Guess what time it is?
Fall Garden planning - happening now!
Summer is in full swing here in Seattle after a few weeks of gloomy weather! Are you anxiously awaiting the first red tomato? I know I certainly am! If you think you have missed the boat on a productive garden this year, think again! It is not too late!
July is the perfect time to plant a fall garden. With a little planning you can still have a bountiful harvest before the end of the season! Many plants can be started from seed now. Beets, carrots, or green beans can all be sowed while this lovely sun is shining! Vegetable starts like cabbage, broccoli and cauliflower are perfectly suited for summer planting and will be ready for a fall harvest as the weather cools off.

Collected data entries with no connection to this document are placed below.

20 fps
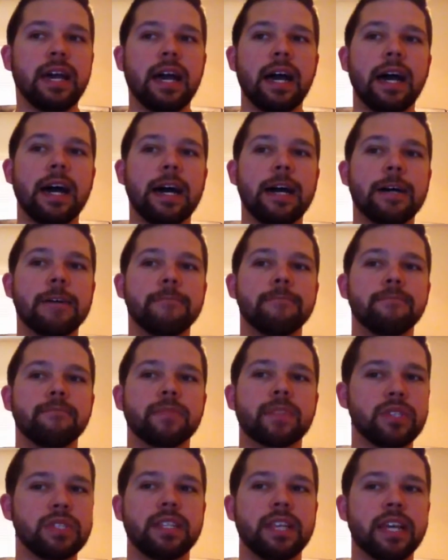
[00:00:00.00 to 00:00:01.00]

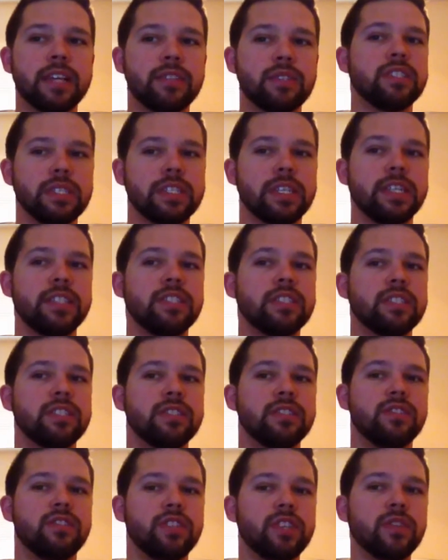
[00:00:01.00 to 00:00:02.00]

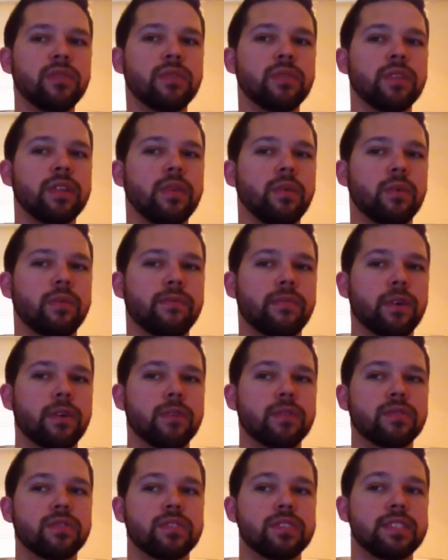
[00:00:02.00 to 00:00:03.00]
Contextualization generally
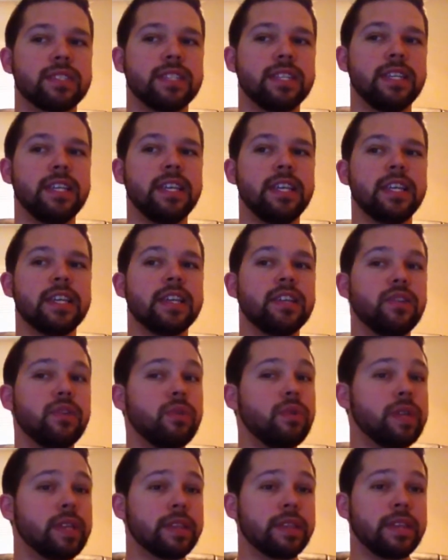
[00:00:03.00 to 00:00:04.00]
refers to seeing and
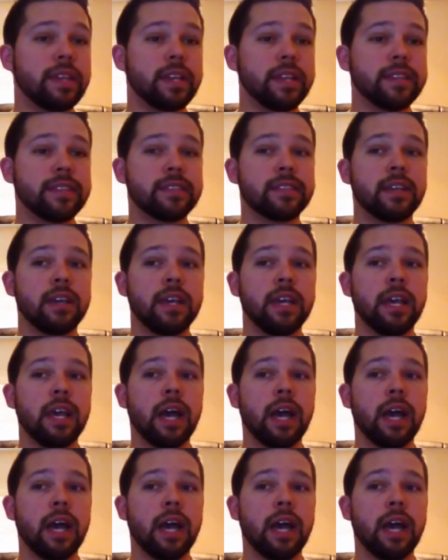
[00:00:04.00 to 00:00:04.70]
doing things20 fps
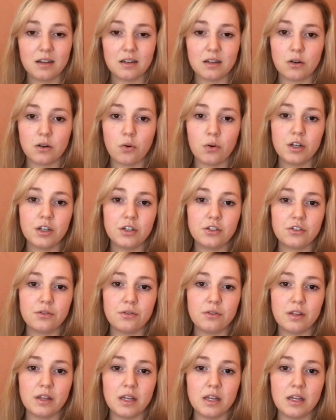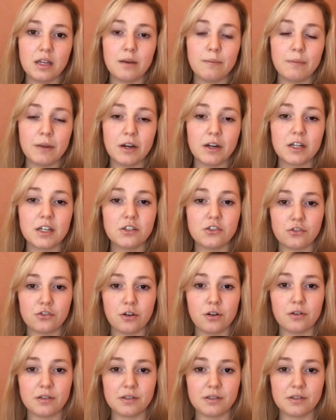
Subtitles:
According to the American Stroke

Tips for a successful fall garden - Purchasing Check the seed packets before purchasing and check on the “days to maturity” section on the back - if there are a few varietials to choose from, be sure to pick the shortest! Look for the most sturdy seedlings at the nursery - many stores will have discounted plants at this time of the year, so be sure to choose the most healthy looking and avoid those wilting or long leggy plants.
Tips for a successful fall garden - Planting Find your space and lay down 1-2 inches of compost to support the soil. Water the soil to give the seeds/starts a moist surface for their feet. Plant the seeds/starts in the ground with a little balanced fertilizer, pack down the soil tightly to give a nice firm floor for the roots - Water again!

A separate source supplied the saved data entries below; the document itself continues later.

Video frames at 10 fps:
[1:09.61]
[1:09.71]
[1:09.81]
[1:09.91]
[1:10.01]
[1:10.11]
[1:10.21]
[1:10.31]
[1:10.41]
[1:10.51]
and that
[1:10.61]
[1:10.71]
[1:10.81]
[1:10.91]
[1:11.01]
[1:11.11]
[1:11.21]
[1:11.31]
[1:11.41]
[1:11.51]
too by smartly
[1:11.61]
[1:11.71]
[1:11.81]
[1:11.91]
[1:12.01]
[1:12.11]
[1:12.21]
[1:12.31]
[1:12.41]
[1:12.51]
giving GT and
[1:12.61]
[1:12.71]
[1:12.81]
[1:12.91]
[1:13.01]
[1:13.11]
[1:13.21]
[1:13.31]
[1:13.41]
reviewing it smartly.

Tips for a successful fall garden - Watering As the weather becomes hot and dry in the next few weeks - it will be critical to continue to water for success. It is important to water wisely in order to save time and costs and help ensure that your plants thrive. Any seeds planted now will need to be watered every day until the seeds break the soil. After they have sprouted, it is better to water less often and more deeply versus frequent and shallow watering. Mornings are the best time of day to water to prevent evaporation. Water two to three times a week making sure to focus on the root ball of the plant, avoiding the leaves. You can also make a small soil “saucer” around the plant to keep the water at the roots.
If you are thinking about planting lettuce, spinach, or radishes in your edible garden, give it a few more weeks. These plants don’t like the heat and will be more successful if you hold off until later in August when the evenings are more cool!